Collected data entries
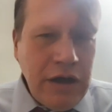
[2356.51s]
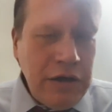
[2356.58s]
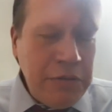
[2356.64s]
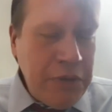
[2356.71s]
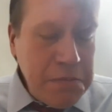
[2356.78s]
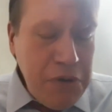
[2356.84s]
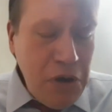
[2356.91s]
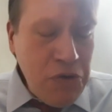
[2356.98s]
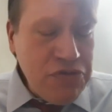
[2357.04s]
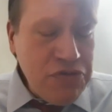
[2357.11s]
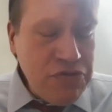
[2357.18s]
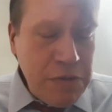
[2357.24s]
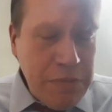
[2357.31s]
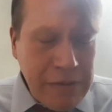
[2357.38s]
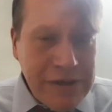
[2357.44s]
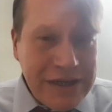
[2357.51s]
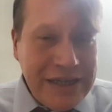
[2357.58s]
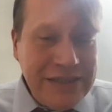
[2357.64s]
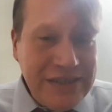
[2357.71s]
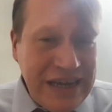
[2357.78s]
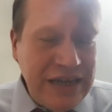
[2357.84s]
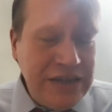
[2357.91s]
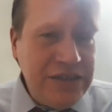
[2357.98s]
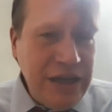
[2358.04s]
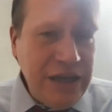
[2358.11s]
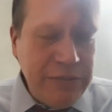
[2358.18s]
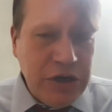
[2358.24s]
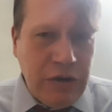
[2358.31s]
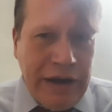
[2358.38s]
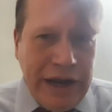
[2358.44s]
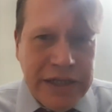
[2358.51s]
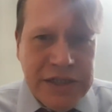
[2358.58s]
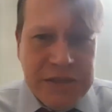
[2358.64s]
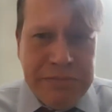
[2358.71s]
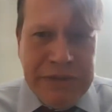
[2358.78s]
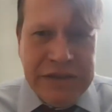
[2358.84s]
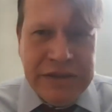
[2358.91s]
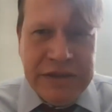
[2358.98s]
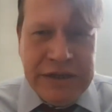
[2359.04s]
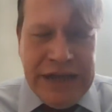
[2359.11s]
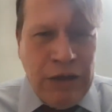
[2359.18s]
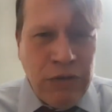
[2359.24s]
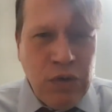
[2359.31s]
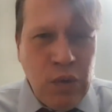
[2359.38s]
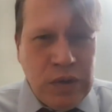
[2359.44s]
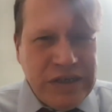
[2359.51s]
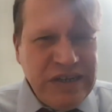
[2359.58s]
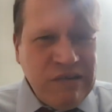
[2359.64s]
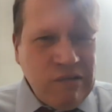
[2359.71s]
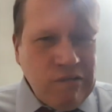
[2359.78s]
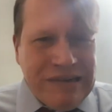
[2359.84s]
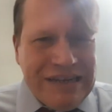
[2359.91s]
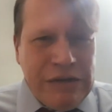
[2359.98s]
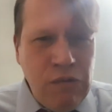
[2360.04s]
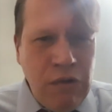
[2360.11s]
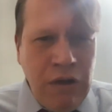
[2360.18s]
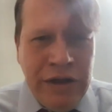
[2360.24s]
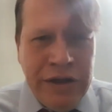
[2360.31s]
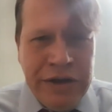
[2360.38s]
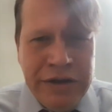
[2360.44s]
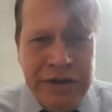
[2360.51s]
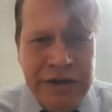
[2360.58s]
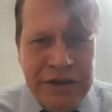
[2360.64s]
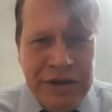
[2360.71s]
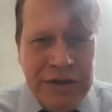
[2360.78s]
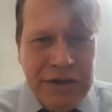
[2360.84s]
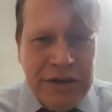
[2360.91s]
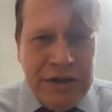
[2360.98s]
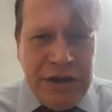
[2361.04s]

among both Republicans and Democrats meant that Al Gore didn't really run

> [Exercise objective]: Would you print all the entries again exactly, minus any pictures?

> [Solution to the problem]:
[2356.51s]
[2356.58s]
[2356.64s]
[2356.71s]
[2356.78s]
[2356.84s]
[2356.91s]
[2356.98s]
[2357.04s]
[2357.11s]
[2357.18s]
[2357.24s]
[2357.31s]
[2357.38s]
[2357.44s]
[2357.51s]
[2357.58s]
[2357.64s]
[2357.71s]
[2357.78s]
[2357.84s]
[2357.91s]
[2357.98s]
[2358.04s]
[2358.11s]
[2358.18s]
[2358.24s]
[2358.31s]
[2358.38s]
[2358.44s]
[2358.51s]
[2358.58s]
[2358.64s]
[2358.71s]
[2358.78s]
[2358.84s]
[2358.91s]
[2358.98s]
[2359.04s]
[2359.11s]
[2359.18s]
[2359.24s]
[2359.31s]
[2359.38s]
[2359.44s]
[2359.51s]
[2359.58s]
[2359.64s]
[2359.71s]
[2359.78s]
[2359.84s]
[2359.91s]
[2359.98s]
[2360.04s]
[2360.11s]
[2360.18s]
[2360.24s]
[2360.31s]
[2360.38s]
[2360.44s]
[2360.51s]
[2360.58s]
[2360.64s]
[2360.71s]
[2360.78s]
[2360.84s]
[2360.91s]
[2360.98s]
[2361.04s]

among both Republicans and Democrats meant that Al Gore didn't really run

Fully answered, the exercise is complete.